All that will play out in the coming weeks, with action figuring to heat up as the Winter Meetings approach in Dallas from Dec. 5-8.
The Mariners have six free agents of their own -- Josh Bard, Adam Kennedy, Wily Mo Pena, Luis Rodriguez, Jamey Wright and Aardsma. All except Aardsma were non-roster invitees who signed Minor League deals last year and could return under similar circumstances, with Wright and Bard seeming the most likely to receive Major League offers at this point.
Free agents: C Josh Bard, IF Adam Kennedy, DH Wily Mo Pena, RHP Jamey Wright, RHP David Aardsma, IF Luis Rodriguez
Eligible for arbitration: RHP Brandon League, LHP Jason Vargas (Likely Super 2 eligibility: RHP Shawn Kelley)
Areas of need
Third base: Unless the Mariners decide to give Figgins one last shot, rookies Kyle Seager and Alex Liddi are the top contenders. Both showed flashes last year. Liddi offers the power potential the Mariners crave and Seager is a solid hitter who rose quickly through the system. It's not a strong year for free agents at this position beyond the Cubs' Aramis Ramirez, so Zduriencik might either need to get creative in a trade or bank on the youngsters developing.
Left field/designated hitter: These two positions are intertwined, since Mike Carp proved he belongs in the lineup somewhere next season and figures to fill one of these roles. The club has a handful of young left-field candidates, including Casper Wells, Carlos Peguero, Michael Saunders, Trayvon Robinson and Greg Halman. But Zduriencik might try to supplement either in left or at DH by adding a veteran free agent if he could land a player like Josh Willingham or Ryan Ludwick.
Starting pitcher: The Mariners have two top-end starters in Hernandez and Michael Pineda and a solid veteran in Jason Vargas, plus a host of up-and-coming young talent. But unless they want to push a rookie like Danny Hultzen or James Paxton into the rotation immediately alongside Blake Beavan and/or Charlie Furbush, it might make sense to sign a short-term veteran to bridge the gap until help arrives. Would it be crazy to bring a 49-year-old Jamie Moyer back to a team building with youth?
Catcher: Olivo has one more year on his deal, but the Mariners are thin at this position and could look to add some veteran depth. Adam Moore is coming back from knee surgery, but there are some intriguing free agents as well. The Pirates' Ryan Doumit, a switch hitter who excels from the left side, would seem a perfect fit if his price was right.
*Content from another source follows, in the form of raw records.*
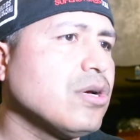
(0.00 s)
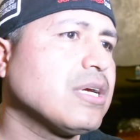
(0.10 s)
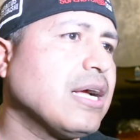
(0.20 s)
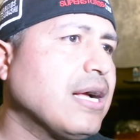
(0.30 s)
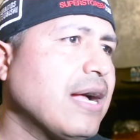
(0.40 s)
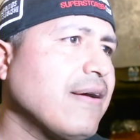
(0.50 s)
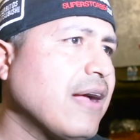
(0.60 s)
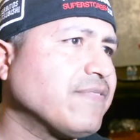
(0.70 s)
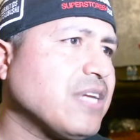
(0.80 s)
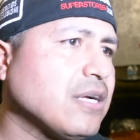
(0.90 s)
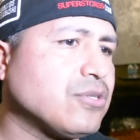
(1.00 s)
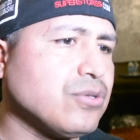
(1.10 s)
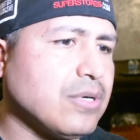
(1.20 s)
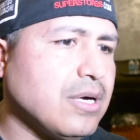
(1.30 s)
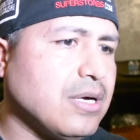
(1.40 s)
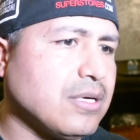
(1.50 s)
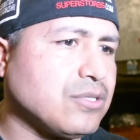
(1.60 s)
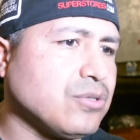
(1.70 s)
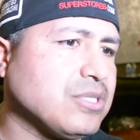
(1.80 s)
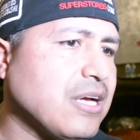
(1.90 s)
Look, I've talked
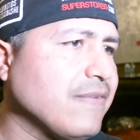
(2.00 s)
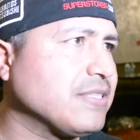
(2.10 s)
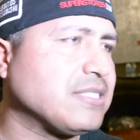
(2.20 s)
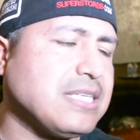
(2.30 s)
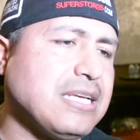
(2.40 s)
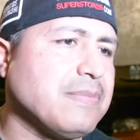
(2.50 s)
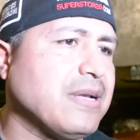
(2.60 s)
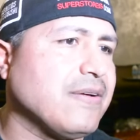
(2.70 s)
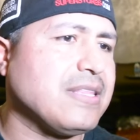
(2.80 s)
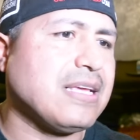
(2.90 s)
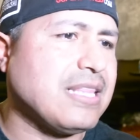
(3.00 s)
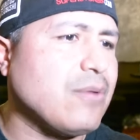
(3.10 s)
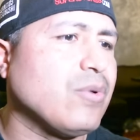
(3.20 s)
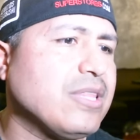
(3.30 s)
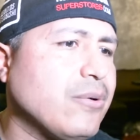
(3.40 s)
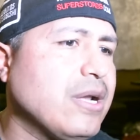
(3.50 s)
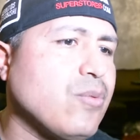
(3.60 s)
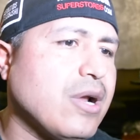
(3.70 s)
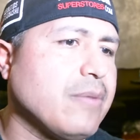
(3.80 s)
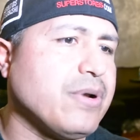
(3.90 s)
to Chavez's team and everything, and they
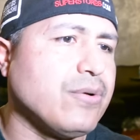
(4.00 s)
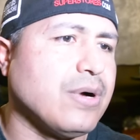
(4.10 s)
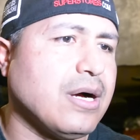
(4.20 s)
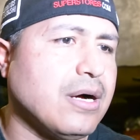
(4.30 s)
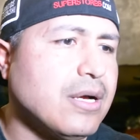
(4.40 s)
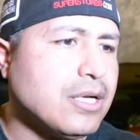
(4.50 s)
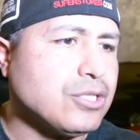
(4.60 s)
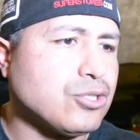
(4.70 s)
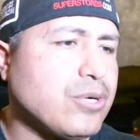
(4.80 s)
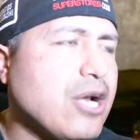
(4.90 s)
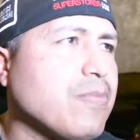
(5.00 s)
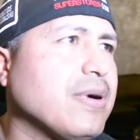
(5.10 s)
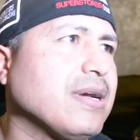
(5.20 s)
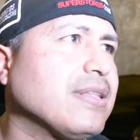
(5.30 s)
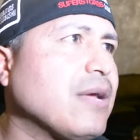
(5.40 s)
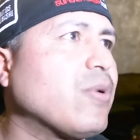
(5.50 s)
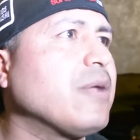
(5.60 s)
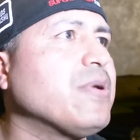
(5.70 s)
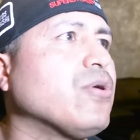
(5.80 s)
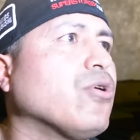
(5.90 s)
really wanted me to train them, but they
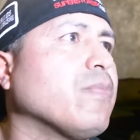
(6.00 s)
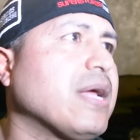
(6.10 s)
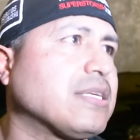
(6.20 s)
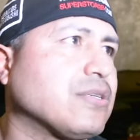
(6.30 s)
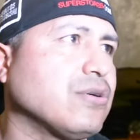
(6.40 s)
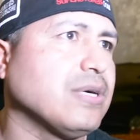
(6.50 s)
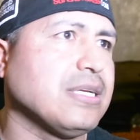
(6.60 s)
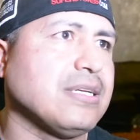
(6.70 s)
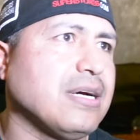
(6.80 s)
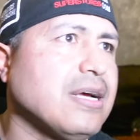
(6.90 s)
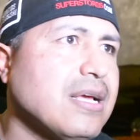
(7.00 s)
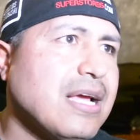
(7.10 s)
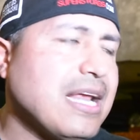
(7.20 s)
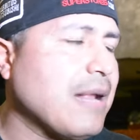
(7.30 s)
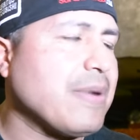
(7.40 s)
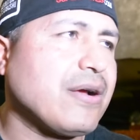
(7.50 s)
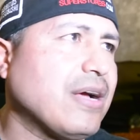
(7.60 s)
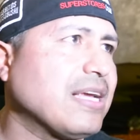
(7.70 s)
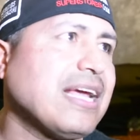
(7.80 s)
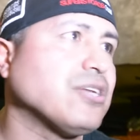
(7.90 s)
wanted me to go to Mexico, and I'm like,
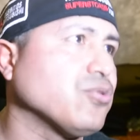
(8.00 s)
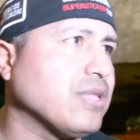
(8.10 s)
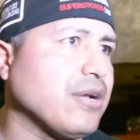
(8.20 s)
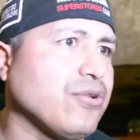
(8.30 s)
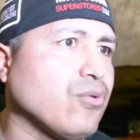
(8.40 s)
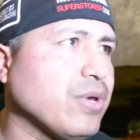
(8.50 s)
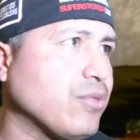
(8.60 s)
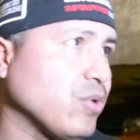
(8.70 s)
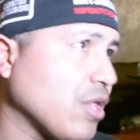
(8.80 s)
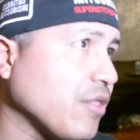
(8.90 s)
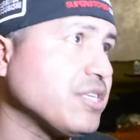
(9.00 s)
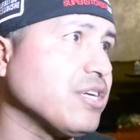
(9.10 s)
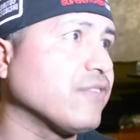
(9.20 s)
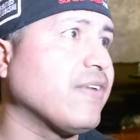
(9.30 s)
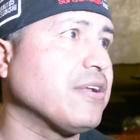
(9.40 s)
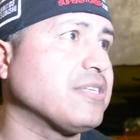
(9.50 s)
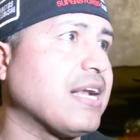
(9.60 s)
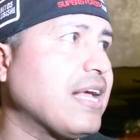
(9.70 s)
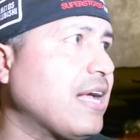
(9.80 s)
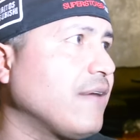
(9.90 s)
I can't do that, you know, with all these young fighters
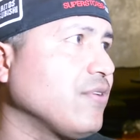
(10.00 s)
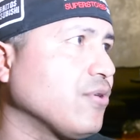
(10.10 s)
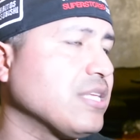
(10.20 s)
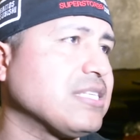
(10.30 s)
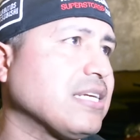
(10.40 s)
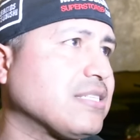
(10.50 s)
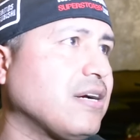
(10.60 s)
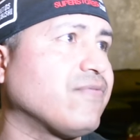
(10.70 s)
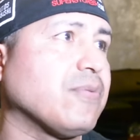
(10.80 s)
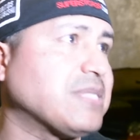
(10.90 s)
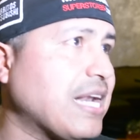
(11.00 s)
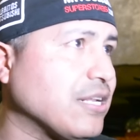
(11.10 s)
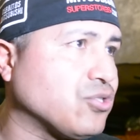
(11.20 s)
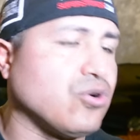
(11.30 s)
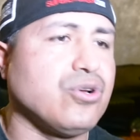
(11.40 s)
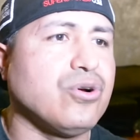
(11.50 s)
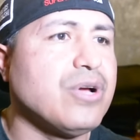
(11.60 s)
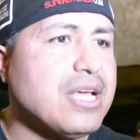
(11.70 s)
that I have. You know, these guys come from San Antonio.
2012 payroll: The Mariners haven't announced their player budget, but it's reasonable to expect something in the neighborhood of last year's $94.5 million. The club has about $26 million coming off the books with players gone from 2011, but also has about $11 million due for salary increases for returning players. Arbitration-eligible pitchers Vargas and League will likely get about another $4 million in raises, which should be offset, as the team did not tender an offer to the injured Aardsma. So it would appear, as a very general estimation, that Seattle has about $15 million in available payroll to pursue offseason additions.